SUPPLIED RECORDS START
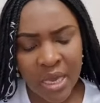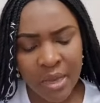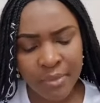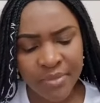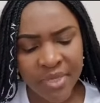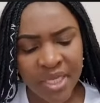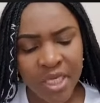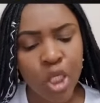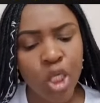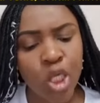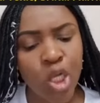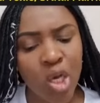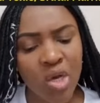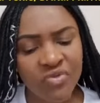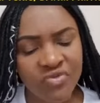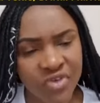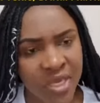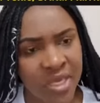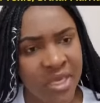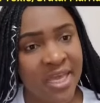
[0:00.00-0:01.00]
in
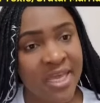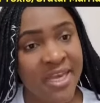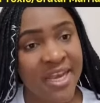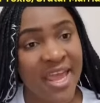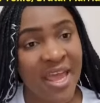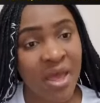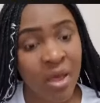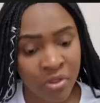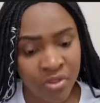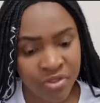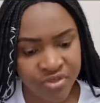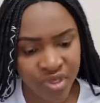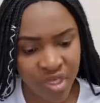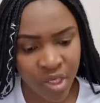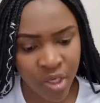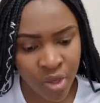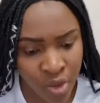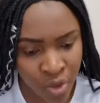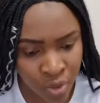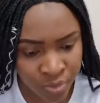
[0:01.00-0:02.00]
loving and healthy
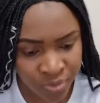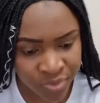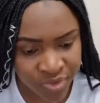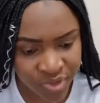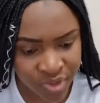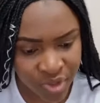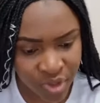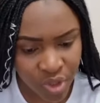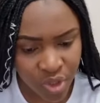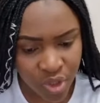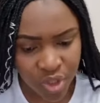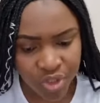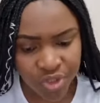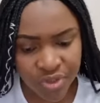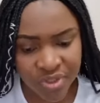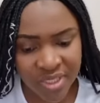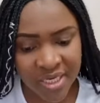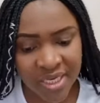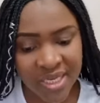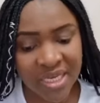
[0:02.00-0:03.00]
homes, so
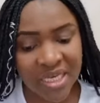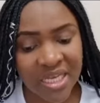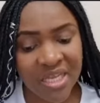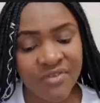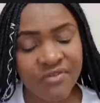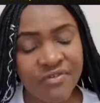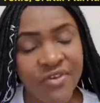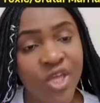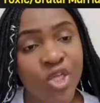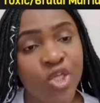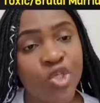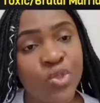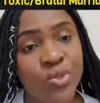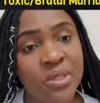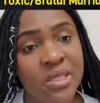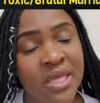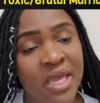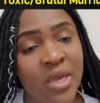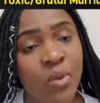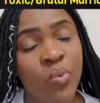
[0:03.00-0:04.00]
that we can
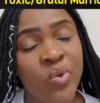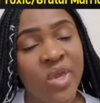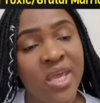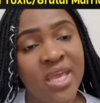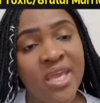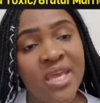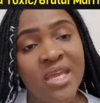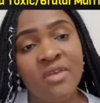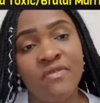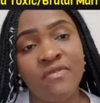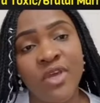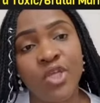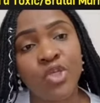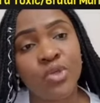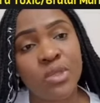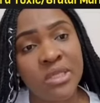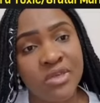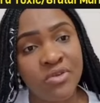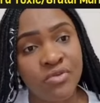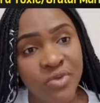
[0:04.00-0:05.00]

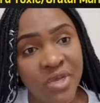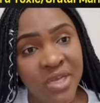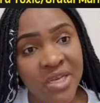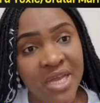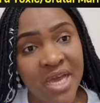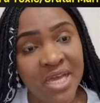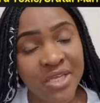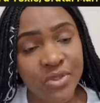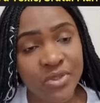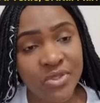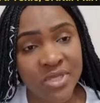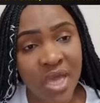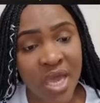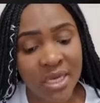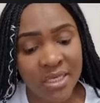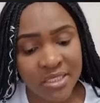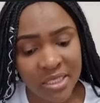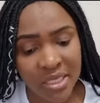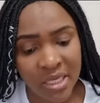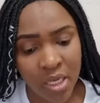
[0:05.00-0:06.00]
eventually rid our
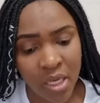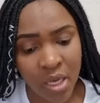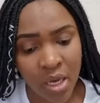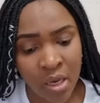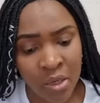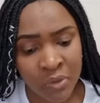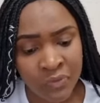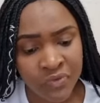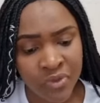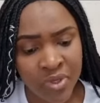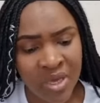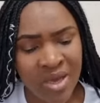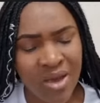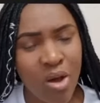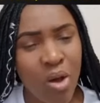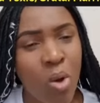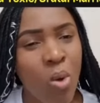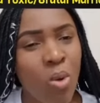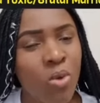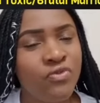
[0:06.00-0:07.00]
society of
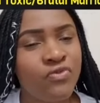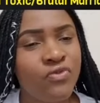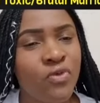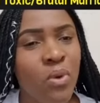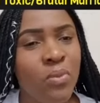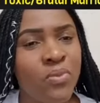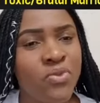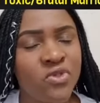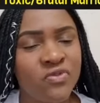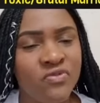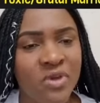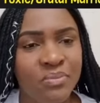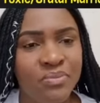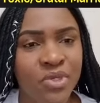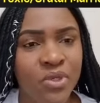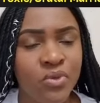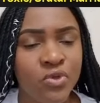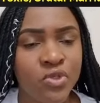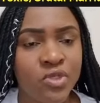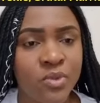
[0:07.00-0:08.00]
all forms of
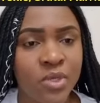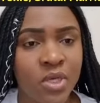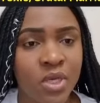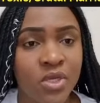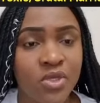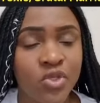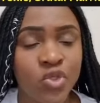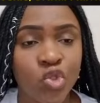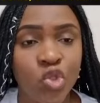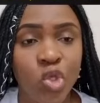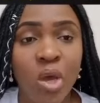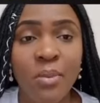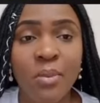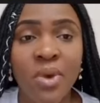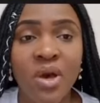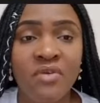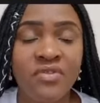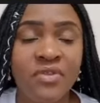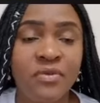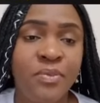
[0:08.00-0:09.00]
abuse. Because some
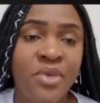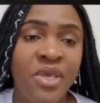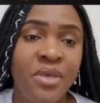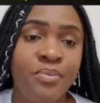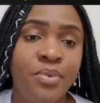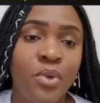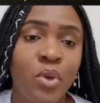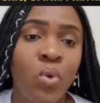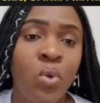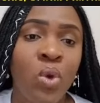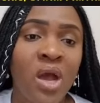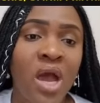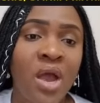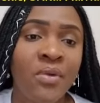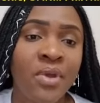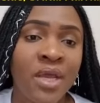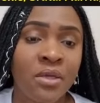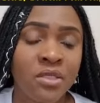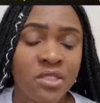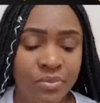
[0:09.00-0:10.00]
of the people who
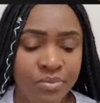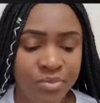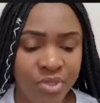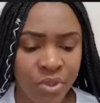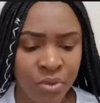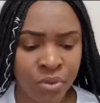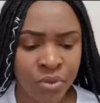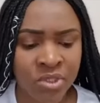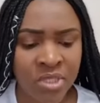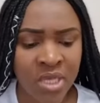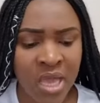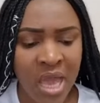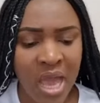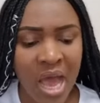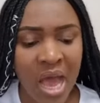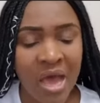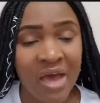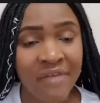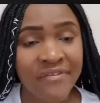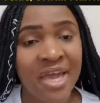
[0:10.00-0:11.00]
carry out abuse
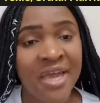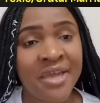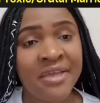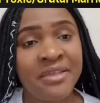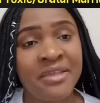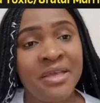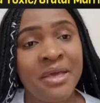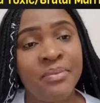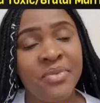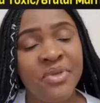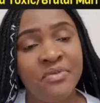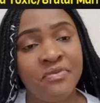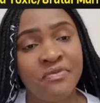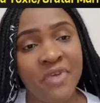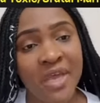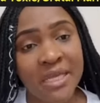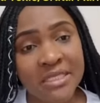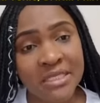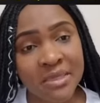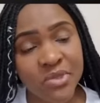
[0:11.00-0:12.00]
have either been
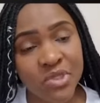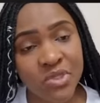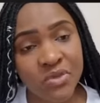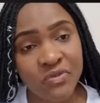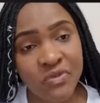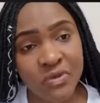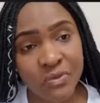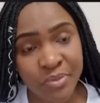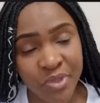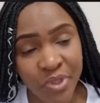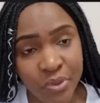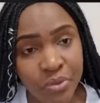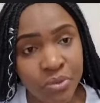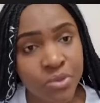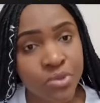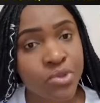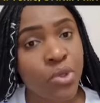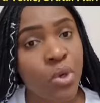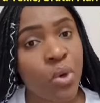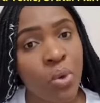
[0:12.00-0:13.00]
victims of
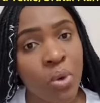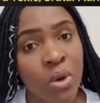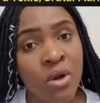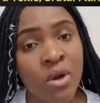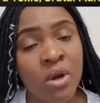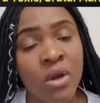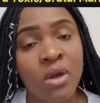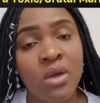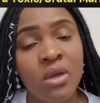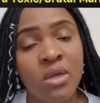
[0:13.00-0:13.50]
abuse, or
SUPPLIED RECORDS END
▶ _WORK INSTRUCTIONS_
Set down all of the entries exactly. Leave the pictures out.

▶ _RESPONSE BOX_
[0:00.00-0:01.00]
in
[0:01.00-0:02.00]
loving and healthy
[0:02.00-0:03.00]
homes, so
[0:03.00-0:04.00]
that we can
[0:04.00-0:05.00]

[0:05.00-0:06.00]
eventually rid our
[0:06.00-0:07.00]
society of
[0:07.00-0:08.00]
all forms of
[0:08.00-0:09.00]
abuse. Because some
[0:09.00-0:10.00]
of the people who
[0:10.00-0:11.00]
carry out abuse
[0:11.00-0:12.00]
have either been
[0:12.00-0:13.00]
victims of
[0:13.00-0:13.50]
abuse, or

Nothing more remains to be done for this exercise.